Problem to work on: Reproduce the listing that follows in full. Omit its images.
Exercise materials section start
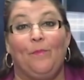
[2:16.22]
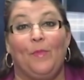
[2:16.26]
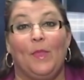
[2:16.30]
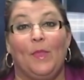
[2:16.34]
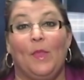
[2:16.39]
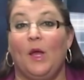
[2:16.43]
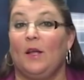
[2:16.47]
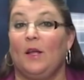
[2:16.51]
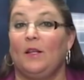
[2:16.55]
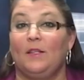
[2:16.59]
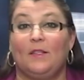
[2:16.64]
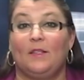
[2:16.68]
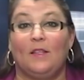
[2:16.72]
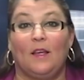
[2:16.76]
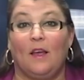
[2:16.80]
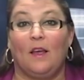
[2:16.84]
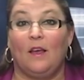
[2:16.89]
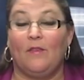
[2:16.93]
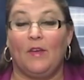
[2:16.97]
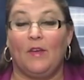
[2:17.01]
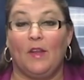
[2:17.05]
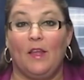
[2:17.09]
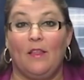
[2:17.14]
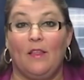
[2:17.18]
Not to say I
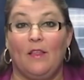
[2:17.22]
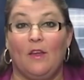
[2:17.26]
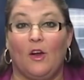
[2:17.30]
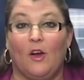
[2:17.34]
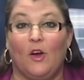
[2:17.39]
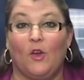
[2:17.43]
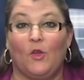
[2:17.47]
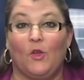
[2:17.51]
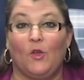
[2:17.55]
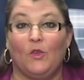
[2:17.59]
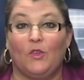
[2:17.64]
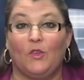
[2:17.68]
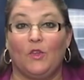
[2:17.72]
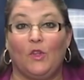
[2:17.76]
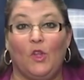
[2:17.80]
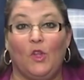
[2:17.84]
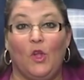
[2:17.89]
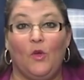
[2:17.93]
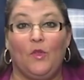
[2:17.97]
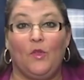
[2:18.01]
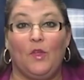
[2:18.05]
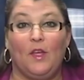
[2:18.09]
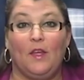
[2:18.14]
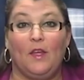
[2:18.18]
have any of the articles of
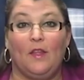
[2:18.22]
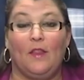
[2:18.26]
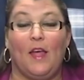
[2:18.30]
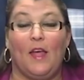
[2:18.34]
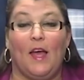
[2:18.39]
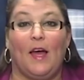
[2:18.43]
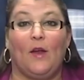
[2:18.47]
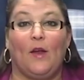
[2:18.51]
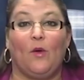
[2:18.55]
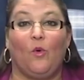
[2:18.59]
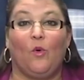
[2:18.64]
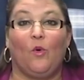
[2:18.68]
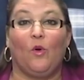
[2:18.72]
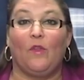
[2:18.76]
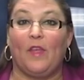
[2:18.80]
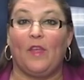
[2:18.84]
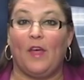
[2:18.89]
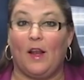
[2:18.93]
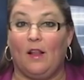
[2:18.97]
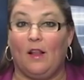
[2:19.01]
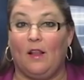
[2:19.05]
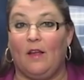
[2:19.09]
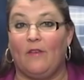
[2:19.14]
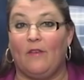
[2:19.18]
clothing in that or
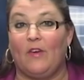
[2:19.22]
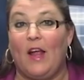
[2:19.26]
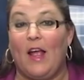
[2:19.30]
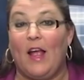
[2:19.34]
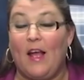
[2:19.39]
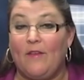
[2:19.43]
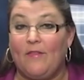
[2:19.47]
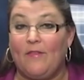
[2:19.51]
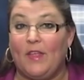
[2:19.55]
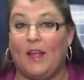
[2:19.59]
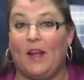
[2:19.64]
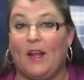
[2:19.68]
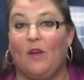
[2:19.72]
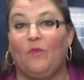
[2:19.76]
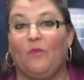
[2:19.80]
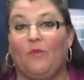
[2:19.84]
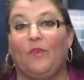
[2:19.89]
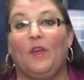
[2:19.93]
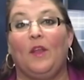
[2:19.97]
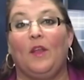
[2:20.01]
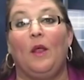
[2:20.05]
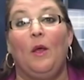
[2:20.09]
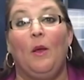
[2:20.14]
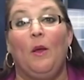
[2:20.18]
that I'll ever have that
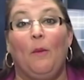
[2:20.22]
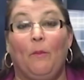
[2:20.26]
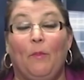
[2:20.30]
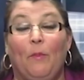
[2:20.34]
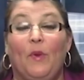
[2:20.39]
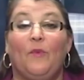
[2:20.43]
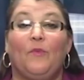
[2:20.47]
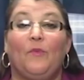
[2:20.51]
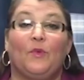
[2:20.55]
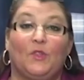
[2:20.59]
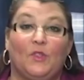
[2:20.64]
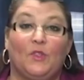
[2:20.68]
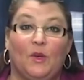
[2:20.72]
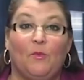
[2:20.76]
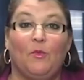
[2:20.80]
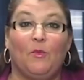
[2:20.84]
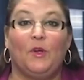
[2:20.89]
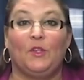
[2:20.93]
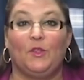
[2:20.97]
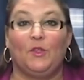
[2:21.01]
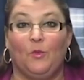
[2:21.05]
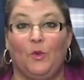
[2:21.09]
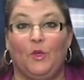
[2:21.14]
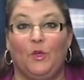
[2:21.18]
outfit, but for some
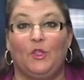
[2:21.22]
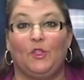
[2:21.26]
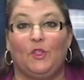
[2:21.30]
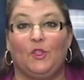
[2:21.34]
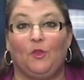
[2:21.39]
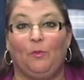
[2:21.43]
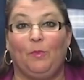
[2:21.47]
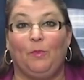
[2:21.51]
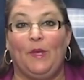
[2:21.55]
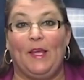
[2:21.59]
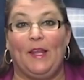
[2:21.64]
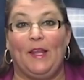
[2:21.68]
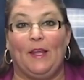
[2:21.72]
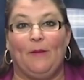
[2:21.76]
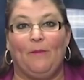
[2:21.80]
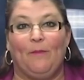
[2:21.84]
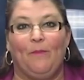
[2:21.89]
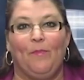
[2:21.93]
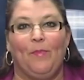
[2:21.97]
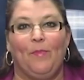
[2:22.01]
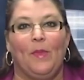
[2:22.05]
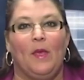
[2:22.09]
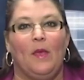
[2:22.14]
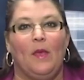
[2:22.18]
reason we still pin it.
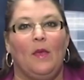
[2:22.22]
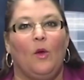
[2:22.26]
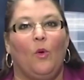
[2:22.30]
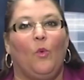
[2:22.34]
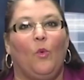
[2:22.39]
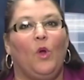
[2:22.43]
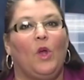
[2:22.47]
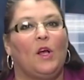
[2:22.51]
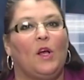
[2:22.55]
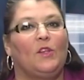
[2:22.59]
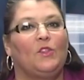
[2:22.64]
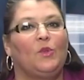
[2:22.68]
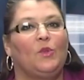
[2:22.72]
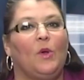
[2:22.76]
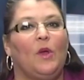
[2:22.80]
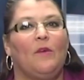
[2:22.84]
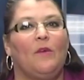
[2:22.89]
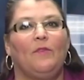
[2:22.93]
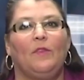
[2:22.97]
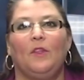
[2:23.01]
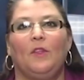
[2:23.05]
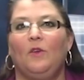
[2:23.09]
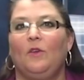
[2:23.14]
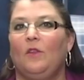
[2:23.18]
We also
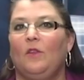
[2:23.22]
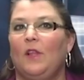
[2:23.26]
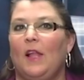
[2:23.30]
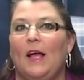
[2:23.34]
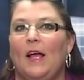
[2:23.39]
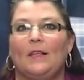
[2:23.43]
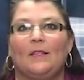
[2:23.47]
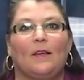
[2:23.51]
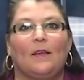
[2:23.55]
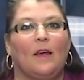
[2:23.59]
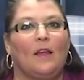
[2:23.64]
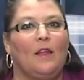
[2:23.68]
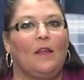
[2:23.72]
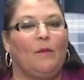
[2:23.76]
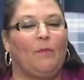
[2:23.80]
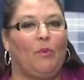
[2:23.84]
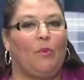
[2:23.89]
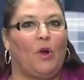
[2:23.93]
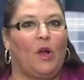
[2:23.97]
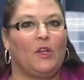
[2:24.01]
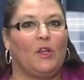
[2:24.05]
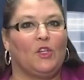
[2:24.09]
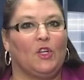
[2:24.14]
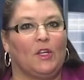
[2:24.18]
have little glass cutting
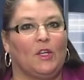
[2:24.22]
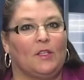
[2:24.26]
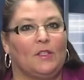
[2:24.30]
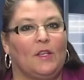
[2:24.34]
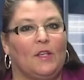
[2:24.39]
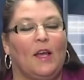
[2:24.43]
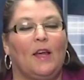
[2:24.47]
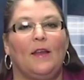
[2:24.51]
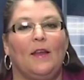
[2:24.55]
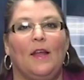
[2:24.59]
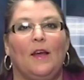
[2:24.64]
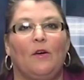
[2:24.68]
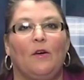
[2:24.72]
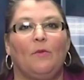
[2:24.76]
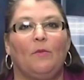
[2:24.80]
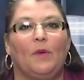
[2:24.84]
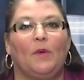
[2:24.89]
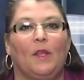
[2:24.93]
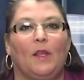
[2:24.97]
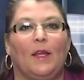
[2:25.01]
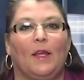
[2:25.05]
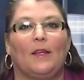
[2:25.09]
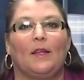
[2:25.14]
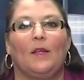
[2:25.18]
projects. I now am
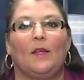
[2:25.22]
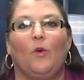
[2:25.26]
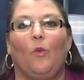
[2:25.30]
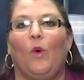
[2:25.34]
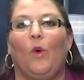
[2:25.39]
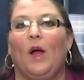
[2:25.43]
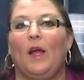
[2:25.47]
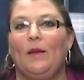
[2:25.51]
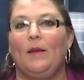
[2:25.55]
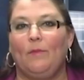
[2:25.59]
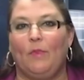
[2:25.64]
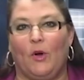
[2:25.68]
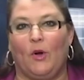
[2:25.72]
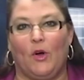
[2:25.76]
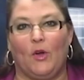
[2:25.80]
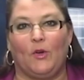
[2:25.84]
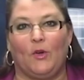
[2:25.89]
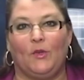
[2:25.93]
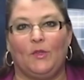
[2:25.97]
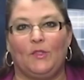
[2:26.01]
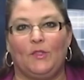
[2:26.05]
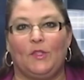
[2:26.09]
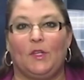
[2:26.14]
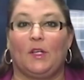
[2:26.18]
collecting wine
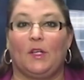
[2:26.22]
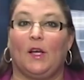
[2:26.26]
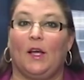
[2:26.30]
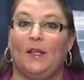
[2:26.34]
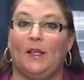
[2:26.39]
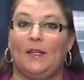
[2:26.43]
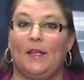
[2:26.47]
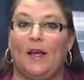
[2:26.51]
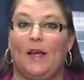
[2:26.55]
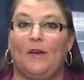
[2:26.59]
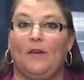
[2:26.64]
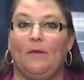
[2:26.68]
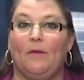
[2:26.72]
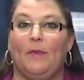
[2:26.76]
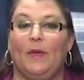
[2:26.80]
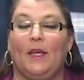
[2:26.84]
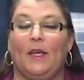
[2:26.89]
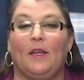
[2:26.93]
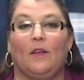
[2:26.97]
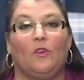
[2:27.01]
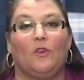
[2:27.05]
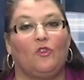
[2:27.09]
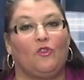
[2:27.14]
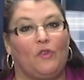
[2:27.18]
bottles to cut down and
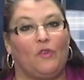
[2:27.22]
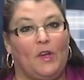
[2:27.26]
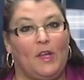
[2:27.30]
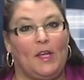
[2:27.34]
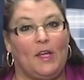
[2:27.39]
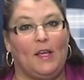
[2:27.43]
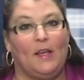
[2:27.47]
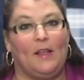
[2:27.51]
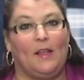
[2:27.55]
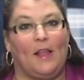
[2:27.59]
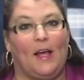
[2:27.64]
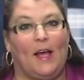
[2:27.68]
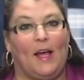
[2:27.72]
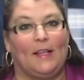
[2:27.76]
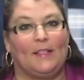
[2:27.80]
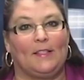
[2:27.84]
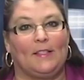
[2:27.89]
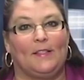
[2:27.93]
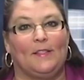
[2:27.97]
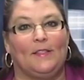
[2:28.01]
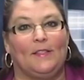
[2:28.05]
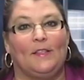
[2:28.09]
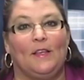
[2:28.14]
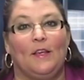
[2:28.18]
make into drinking
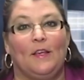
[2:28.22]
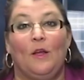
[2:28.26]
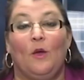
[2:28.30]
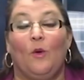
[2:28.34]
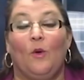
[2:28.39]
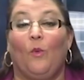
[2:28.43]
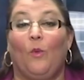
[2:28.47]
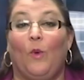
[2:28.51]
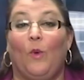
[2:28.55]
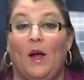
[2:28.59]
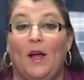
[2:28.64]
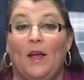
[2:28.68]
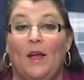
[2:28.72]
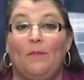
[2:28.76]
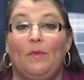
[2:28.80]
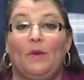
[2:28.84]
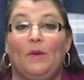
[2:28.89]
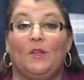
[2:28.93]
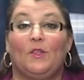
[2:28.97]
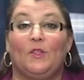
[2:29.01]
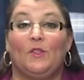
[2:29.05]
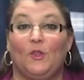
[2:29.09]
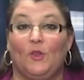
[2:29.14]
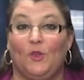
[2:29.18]
glasses. Why?
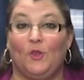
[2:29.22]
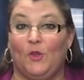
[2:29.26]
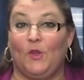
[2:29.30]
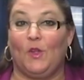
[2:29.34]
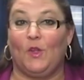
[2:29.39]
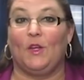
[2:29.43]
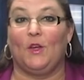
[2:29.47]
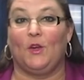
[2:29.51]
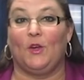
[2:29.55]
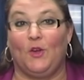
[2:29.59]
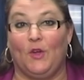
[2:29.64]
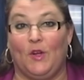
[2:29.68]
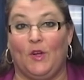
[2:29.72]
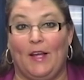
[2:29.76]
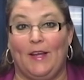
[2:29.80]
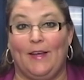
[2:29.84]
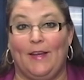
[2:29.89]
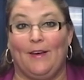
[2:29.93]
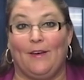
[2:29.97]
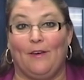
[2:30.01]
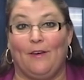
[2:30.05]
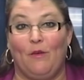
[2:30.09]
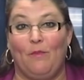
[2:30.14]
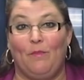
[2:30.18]
Because it looked like a good
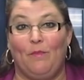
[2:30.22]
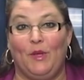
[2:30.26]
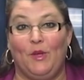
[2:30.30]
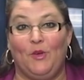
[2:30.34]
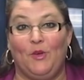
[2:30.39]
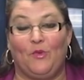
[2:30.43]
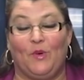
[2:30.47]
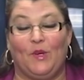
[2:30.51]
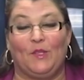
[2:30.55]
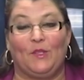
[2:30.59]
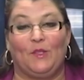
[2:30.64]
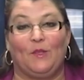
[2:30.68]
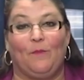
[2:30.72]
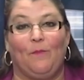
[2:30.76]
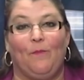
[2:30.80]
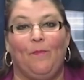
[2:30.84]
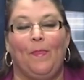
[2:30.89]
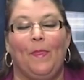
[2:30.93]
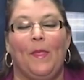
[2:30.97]
idea on Pinterest.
Exercise materials section end
The answer:
[2:16.22]
[2:16.26]
[2:16.30]
[2:16.34]
[2:16.39]
[2:16.43]
[2:16.47]
[2:16.51]
[2:16.55]
[2:16.59]
[2:16.64]
[2:16.68]
[2:16.72]
[2:16.76]
[2:16.80]
[2:16.84]
[2:16.89]
[2:16.93]
[2:16.97]
[2:17.01]
[2:17.05]
[2:17.09]
[2:17.14]
[2:17.18]
Not to say I
[2:17.22]
[2:17.26]
[2:17.30]
[2:17.34]
[2:17.39]
[2:17.43]
[2:17.47]
[2:17.51]
[2:17.55]
[2:17.59]
[2:17.64]
[2:17.68]
[2:17.72]
[2:17.76]
[2:17.80]
[2:17.84]
[2:17.89]
[2:17.93]
[2:17.97]
[2:18.01]
[2:18.05]
[2:18.09]
[2:18.14]
[2:18.18]
have any of the articles of
[2:18.22]
[2:18.26]
[2:18.30]
[2:18.34]
[2:18.39]
[2:18.43]
[2:18.47]
[2:18.51]
[2:18.55]
[2:18.59]
[2:18.64]
[2:18.68]
[2:18.72]
[2:18.76]
[2:18.80]
[2:18.84]
[2:18.89]
[2:18.93]
[2:18.97]
[2:19.01]
[2:19.05]
[2:19.09]
[2:19.14]
[2:19.18]
clothing in that or
[2:19.22]
[2:19.26]
[2:19.30]
[2:19.34]
[2:19.39]
[2:19.43]
[2:19.47]
[2:19.51]
[2:19.55]
[2:19.59]
[2:19.64]
[2:19.68]
[2:19.72]
[2:19.76]
[2:19.80]
[2:19.84]
[2:19.89]
[2:19.93]
[2:19.97]
[2:20.01]
[2:20.05]
[2:20.09]
[2:20.14]
[2:20.18]
that I'll ever have that
[2:20.22]
[2:20.26]
[2:20.30]
[2:20.34]
[2:20.39]
[2:20.43]
[2:20.47]
[2:20.51]
[2:20.55]
[2:20.59]
[2:20.64]
[2:20.68]
[2:20.72]
[2:20.76]
[2:20.80]
[2:20.84]
[2:20.89]
[2:20.93]
[2:20.97]
[2:21.01]
[2:21.05]
[2:21.09]
[2:21.14]
[2:21.18]
outfit, but for some
[2:21.22]
[2:21.26]
[2:21.30]
[2:21.34]
[2:21.39]
[2:21.43]
[2:21.47]
[2:21.51]
[2:21.55]
[2:21.59]
[2:21.64]
[2:21.68]
[2:21.72]
[2:21.76]
[2:21.80]
[2:21.84]
[2:21.89]
[2:21.93]
[2:21.97]
[2:22.01]
[2:22.05]
[2:22.09]
[2:22.14]
[2:22.18]
reason we still pin it.
[2:22.22]
[2:22.26]
[2:22.30]
[2:22.34]
[2:22.39]
[2:22.43]
[2:22.47]
[2:22.51]
[2:22.55]
[2:22.59]
[2:22.64]
[2:22.68]
[2:22.72]
[2:22.76]
[2:22.80]
[2:22.84]
[2:22.89]
[2:22.93]
[2:22.97]
[2:23.01]
[2:23.05]
[2:23.09]
[2:23.14]
[2:23.18]
We also
[2:23.22]
[2:23.26]
[2:23.30]
[2:23.34]
[2:23.39]
[2:23.43]
[2:23.47]
[2:23.51]
[2:23.55]
[2:23.59]
[2:23.64]
[2:23.68]
[2:23.72]
[2:23.76]
[2:23.80]
[2:23.84]
[2:23.89]
[2:23.93]
[2:23.97]
[2:24.01]
[2:24.05]
[2:24.09]
[2:24.14]
[2:24.18]
have little glass cutting
[2:24.22]
[2:24.26]
[2:24.30]
[2:24.34]
[2:24.39]
[2:24.43]
[2:24.47]
[2:24.51]
[2:24.55]
[2:24.59]
[2:24.64]
[2:24.68]
[2:24.72]
[2:24.76]
[2:24.80]
[2:24.84]
[2:24.89]
[2:24.93]
[2:24.97]
[2:25.01]
[2:25.05]
[2:25.09]
[2:25.14]
[2:25.18]
projects. I now am
[2:25.22]
[2:25.26]
[2:25.30]
[2:25.34]
[2:25.39]
[2:25.43]
[2:25.47]
[2:25.51]
[2:25.55]
[2:25.59]
[2:25.64]
[2:25.68]
[2:25.72]
[2:25.76]
[2:25.80]
[2:25.84]
[2:25.89]
[2:25.93]
[2:25.97]
[2:26.01]
[2:26.05]
[2:26.09]
[2:26.14]
[2:26.18]
collecting wine
[2:26.22]
[2:26.26]
[2:26.30]
[2:26.34]
[2:26.39]
[2:26.43]
[2:26.47]
[2:26.51]
[2:26.55]
[2:26.59]
[2:26.64]
[2:26.68]
[2:26.72]
[2:26.76]
[2:26.80]
[2:26.84]
[2:26.89]
[2:26.93]
[2:26.97]
[2:27.01]
[2:27.05]
[2:27.09]
[2:27.14]
[2:27.18]
bottles to cut down and
[2:27.22]
[2:27.26]
[2:27.30]
[2:27.34]
[2:27.39]
[2:27.43]
[2:27.47]
[2:27.51]
[2:27.55]
[2:27.59]
[2:27.64]
[2:27.68]
[2:27.72]
[2:27.76]
[2:27.80]
[2:27.84]
[2:27.89]
[2:27.93]
[2:27.97]
[2:28.01]
[2:28.05]
[2:28.09]
[2:28.14]
[2:28.18]
make into drinking
[2:28.22]
[2:28.26]
[2:28.30]
[2:28.34]
[2:28.39]
[2:28.43]
[2:28.47]
[2:28.51]
[2:28.55]
[2:28.59]
[2:28.64]
[2:28.68]
[2:28.72]
[2:28.76]
[2:28.80]
[2:28.84]
[2:28.89]
[2:28.93]
[2:28.97]
[2:29.01]
[2:29.05]
[2:29.09]
[2:29.14]
[2:29.18]
glasses. Why?
[2:29.22]
[2:29.26]
[2:29.30]
[2:29.34]
[2:29.39]
[2:29.43]
[2:29.47]
[2:29.51]
[2:29.55]
[2:29.59]
[2:29.64]
[2:29.68]
[2:29.72]
[2:29.76]
[2:29.80]
[2:29.84]
[2:29.89]
[2:29.93]
[2:29.97]
[2:30.01]
[2:30.05]
[2:30.09]
[2:30.14]
[2:30.18]
Because it looked like a good
[2:30.22]
[2:30.26]
[2:30.30]
[2:30.34]
[2:30.39]
[2:30.43]
[2:30.47]
[2:30.51]
[2:30.55]
[2:30.59]
[2:30.64]
[2:30.68]
[2:30.72]
[2:30.76]
[2:30.80]
[2:30.84]
[2:30.89]
[2:30.93]
[2:30.97]
idea on Pinterest.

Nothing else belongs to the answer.